Follow these steps to specify the default instance type or the number of instances in the shared instance pool.

  1. Sign in to ArcGIS Server Manager as an administrator. The URL is formatted
  2. Browse to Site > Settings. You'll access these settings from the Pooling page.
  3. To change the default instance type for compatible map services, click the edit button for Default Instance Type. Select the instance type you want to have be the default setting:
    • Select Dedicated instances if you anticipate that most of your services will receive frequent traffic, or if you will not have enough services running in your server site to present a significant load on machine memory.
    • Select Shared instances if you publish many services that only receive infrequent requests, or if you are concerned about additional services being published that will strain your memory resources.
  4. Confirm your selection by clicking Apply.
  5. To change the number of service instances running in the shared instance pool, click the edit button for Shared Instance Settings.

    If your site will have a mix of services using shared instances and dedicated instances, set the number of instances in the shared pool as equal to the number of CPU cores on the individual machines in your ArcGIS Server site (for example, if you're using 4-core machines, set the number of shared instances to 4). If you will be configuring most or all of your services to use the shared instance pool, consider increasing the instance number to be double the number of cores (if using 4-core machines, set the number of shared instances to 8).

    These suggestions are meant as starting points. You should monitor your ArcGIS Server site to ensure that you make the most of your available resources, and to ensure the site is not overloaded by traffic. The optimal number of instances in the pool depends on the amount of traffic serviced by the shared pool, the amount and type of data being served, and the amount of available computing resources.

  6. Confirm your selection by clicking Apply.
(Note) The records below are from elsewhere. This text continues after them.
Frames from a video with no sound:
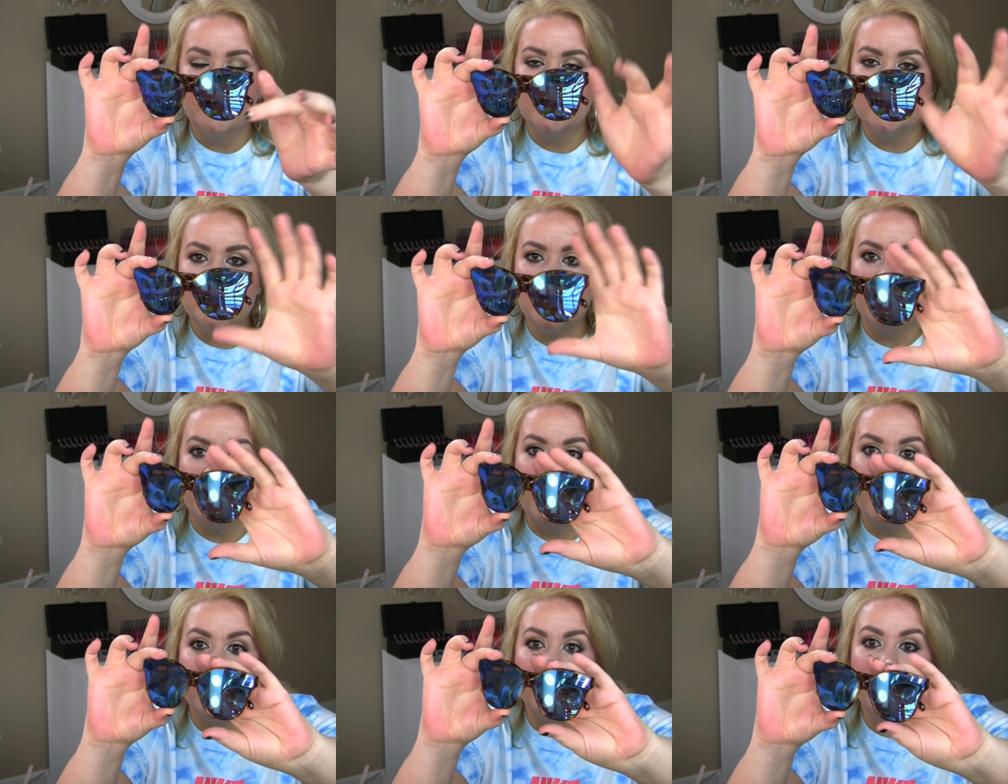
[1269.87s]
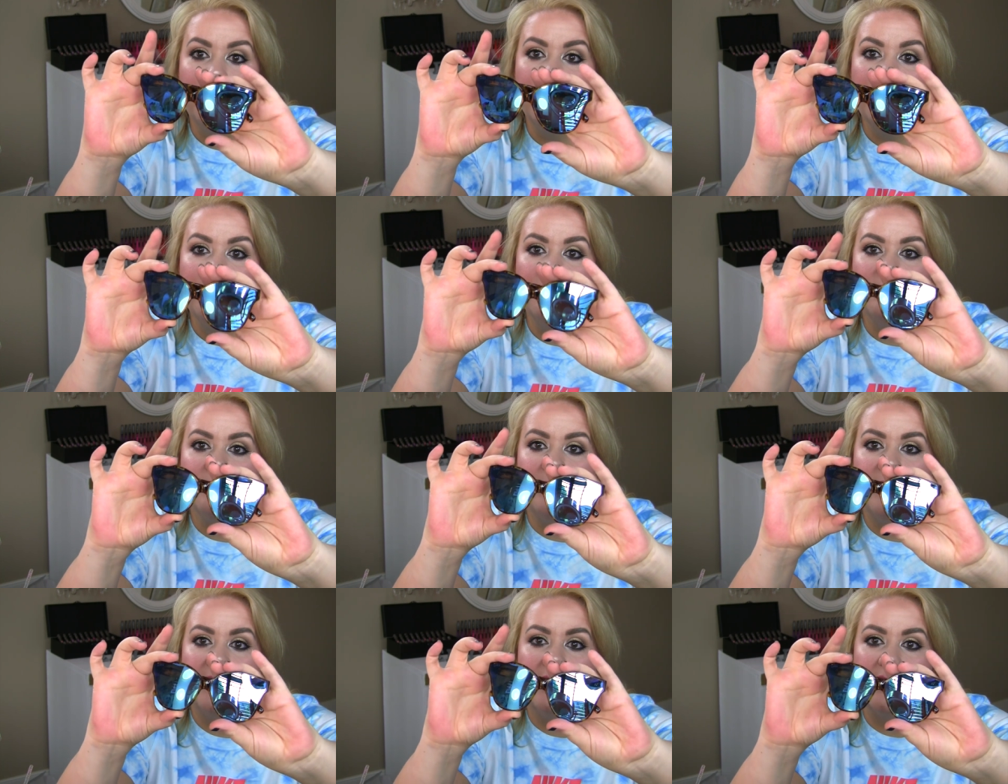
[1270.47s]
So they
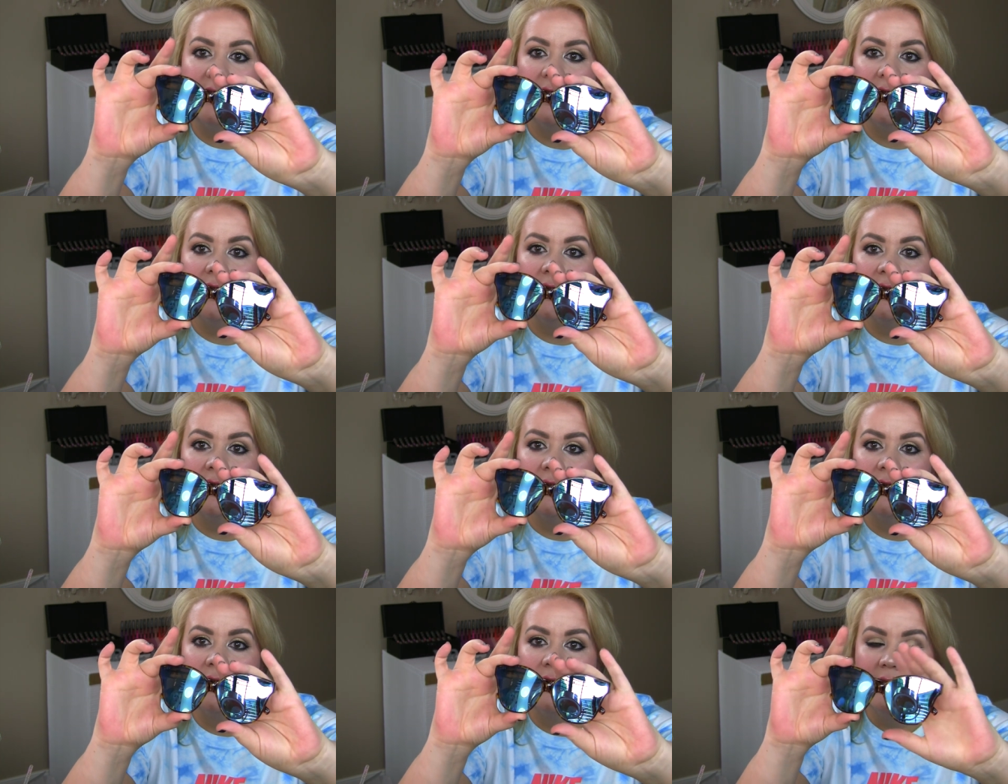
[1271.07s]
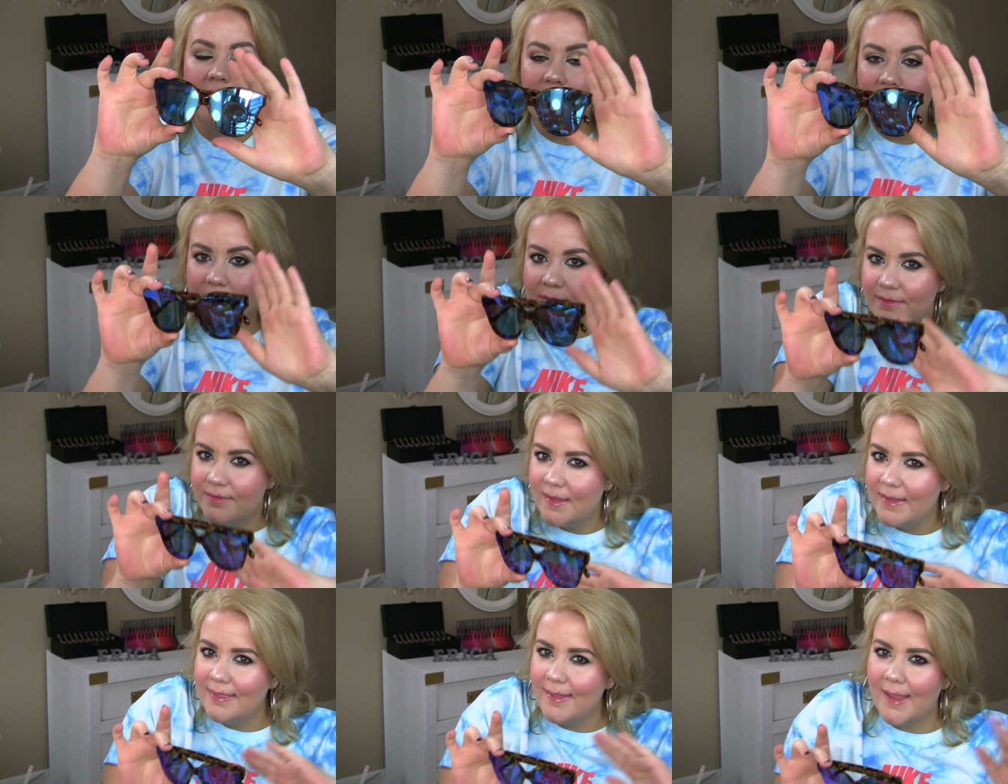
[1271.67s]
look bigger
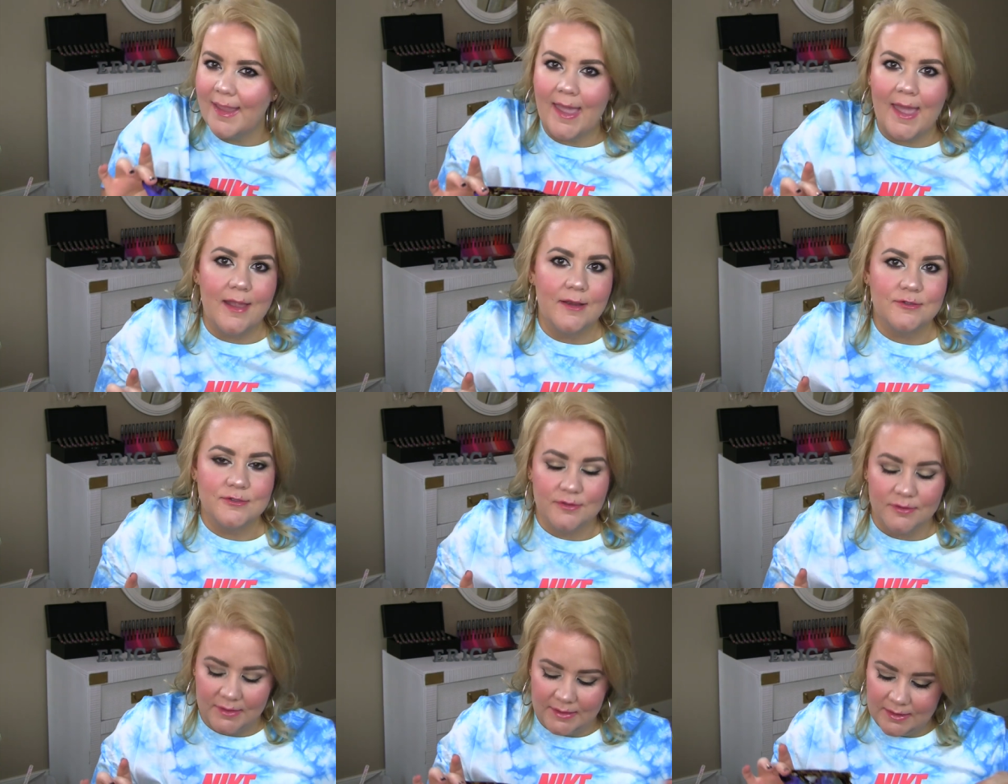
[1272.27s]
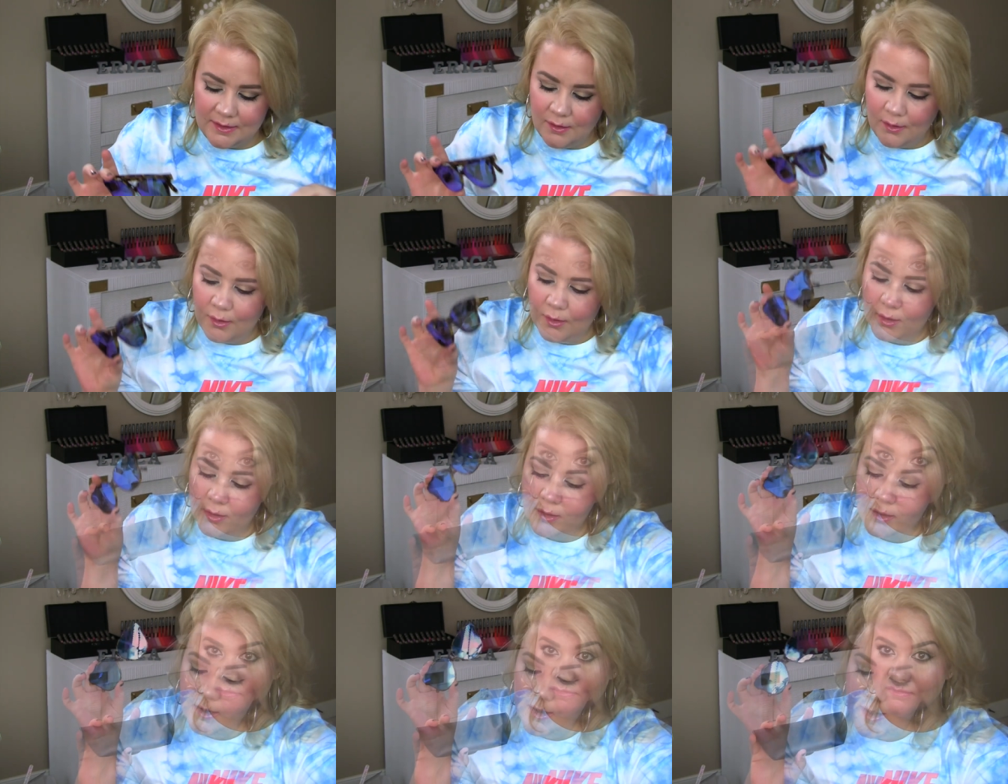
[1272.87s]
than they actually
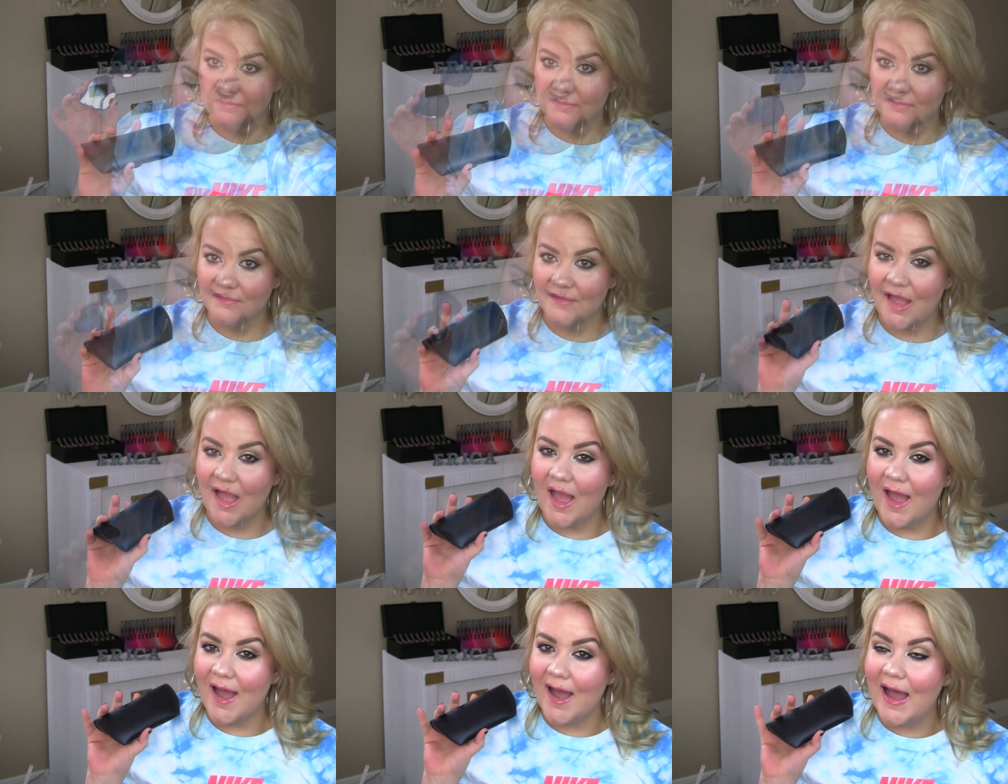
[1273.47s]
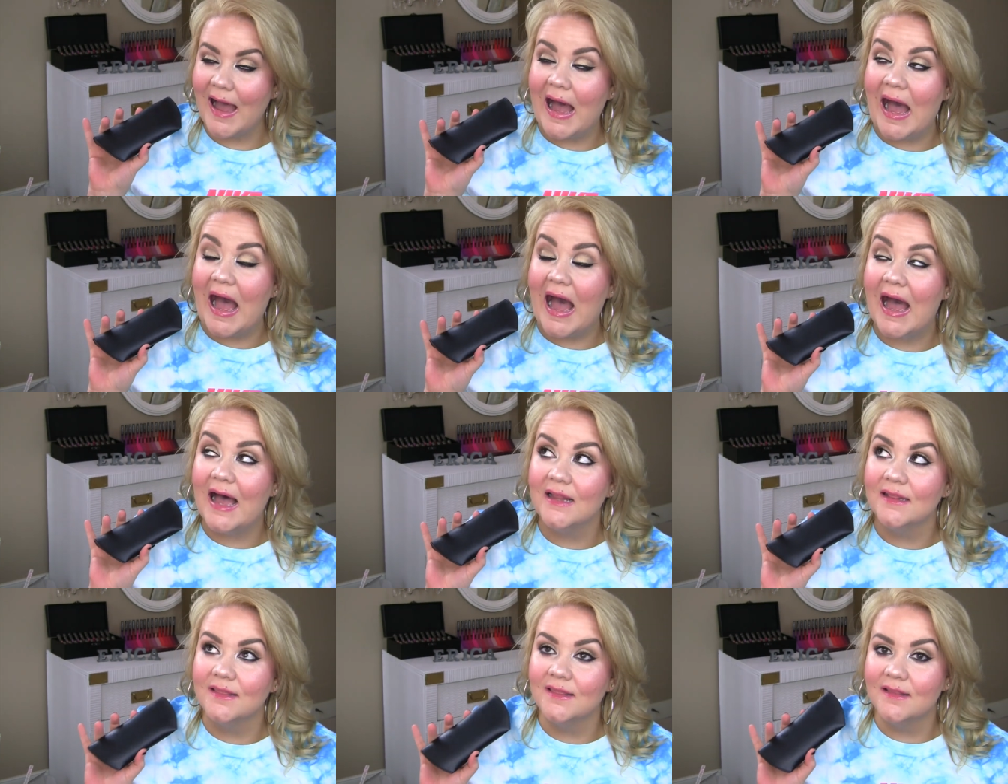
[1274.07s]
are.
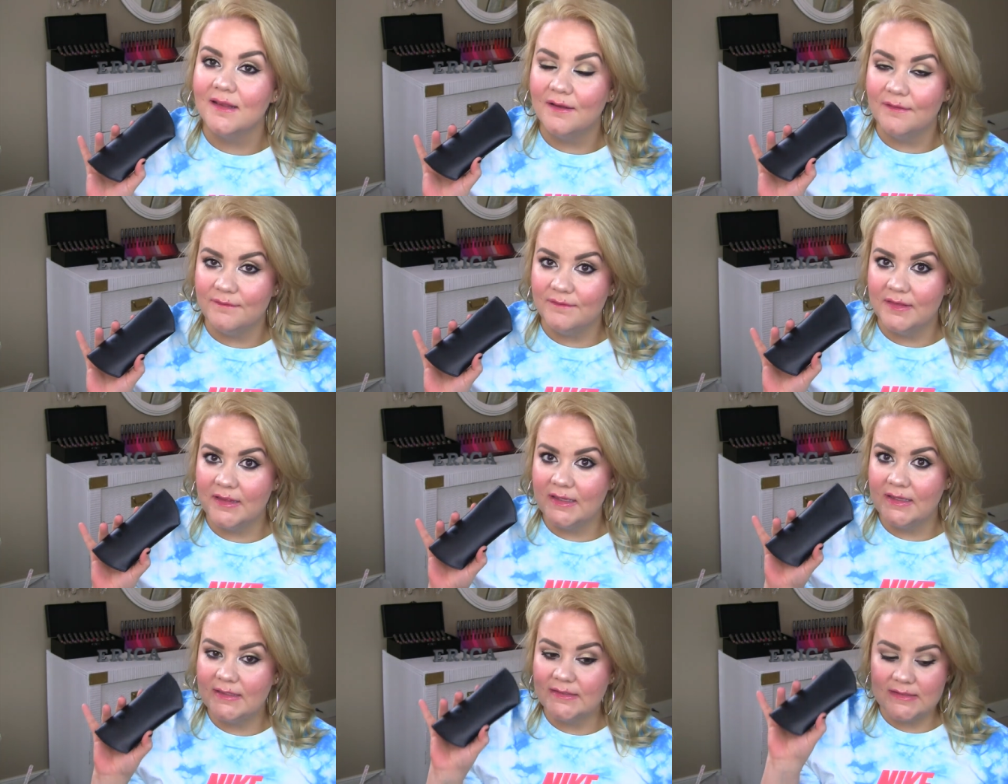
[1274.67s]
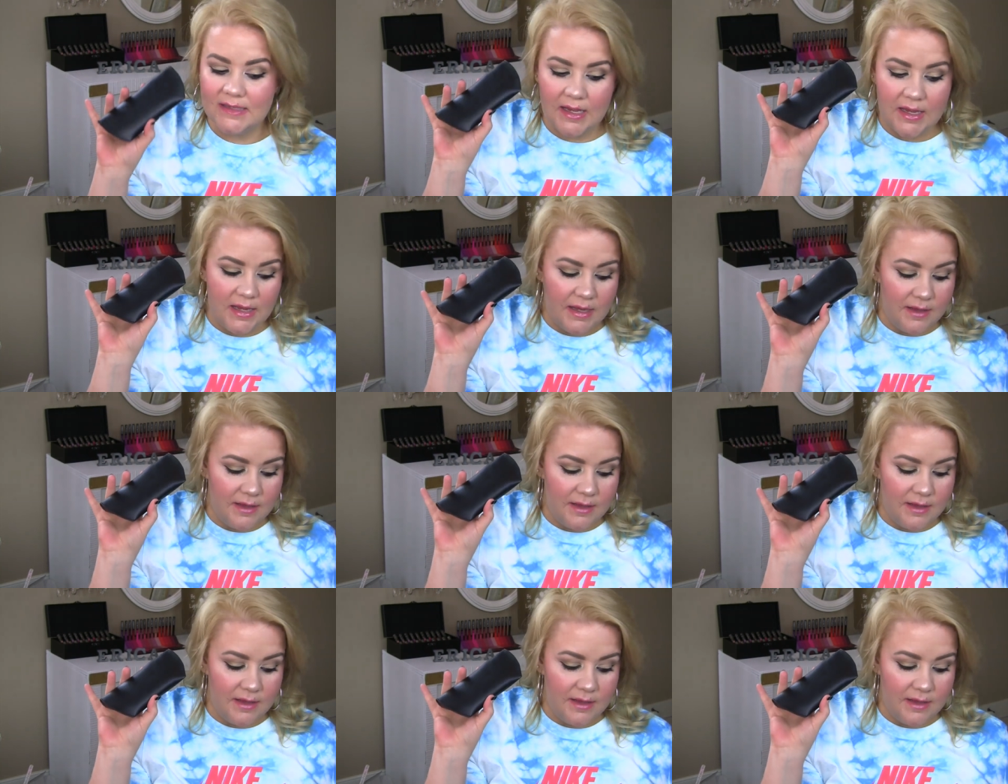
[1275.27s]
I love these.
Configure the instance type for a service

Administrators can also specify the instance type for an individual service after it has been published, overriding the default setting. Follow these steps to change the instance type for an individual service. To use the shared instance pool, a map service must have been published from ArcGIS Pro and meet the other requirements as given above.

  1. Share a web layer (as a map image layer) or a web map from ArcGIS Pro to your ArcGIS Enterprise portal. A map service will be created on your federated ArcGIS Server.

    Only certain capabilities of map services—feature access, WFS, WMS, and KML—can be enabled on a map service that uses the shared instance pool.

  2. Sign in to ArcGIS Server Manager as an administrator. The URL is formatted
  3. Locate the map service and click it.

    The Editing page appears. On the General tab, under Original Document, an Authoring Application property indicates that this map service was published from ArcGIS Pro.

  4. On the left side of the page, click the Pooling tab.

    This tab allows you to specify the range of dedicated instances for the services, set service timeout properties, and designate whether the service uses dedicated instances or shared instances.

  5. Click the Shared instance pool option.
    • When you choose this option, some map service capabilities (on the Capabilities tab) will be made unavailable. If you are unable to select the Shared instance pool option, ensure that you do not have any unsupported capabilities enabled on the map service. See the note in step 1.
    • When the shared instance pool is turned on for a service, the Specify Number of Instances section (for dedicated instance pools) becomes unavailable.
  6. When you are ready, click Save and restart. When the instance pool option has been changed on a map service, the service must restart.

You can change the instance pool used by a map service at any time; you may need to do so when service traffic patterns change.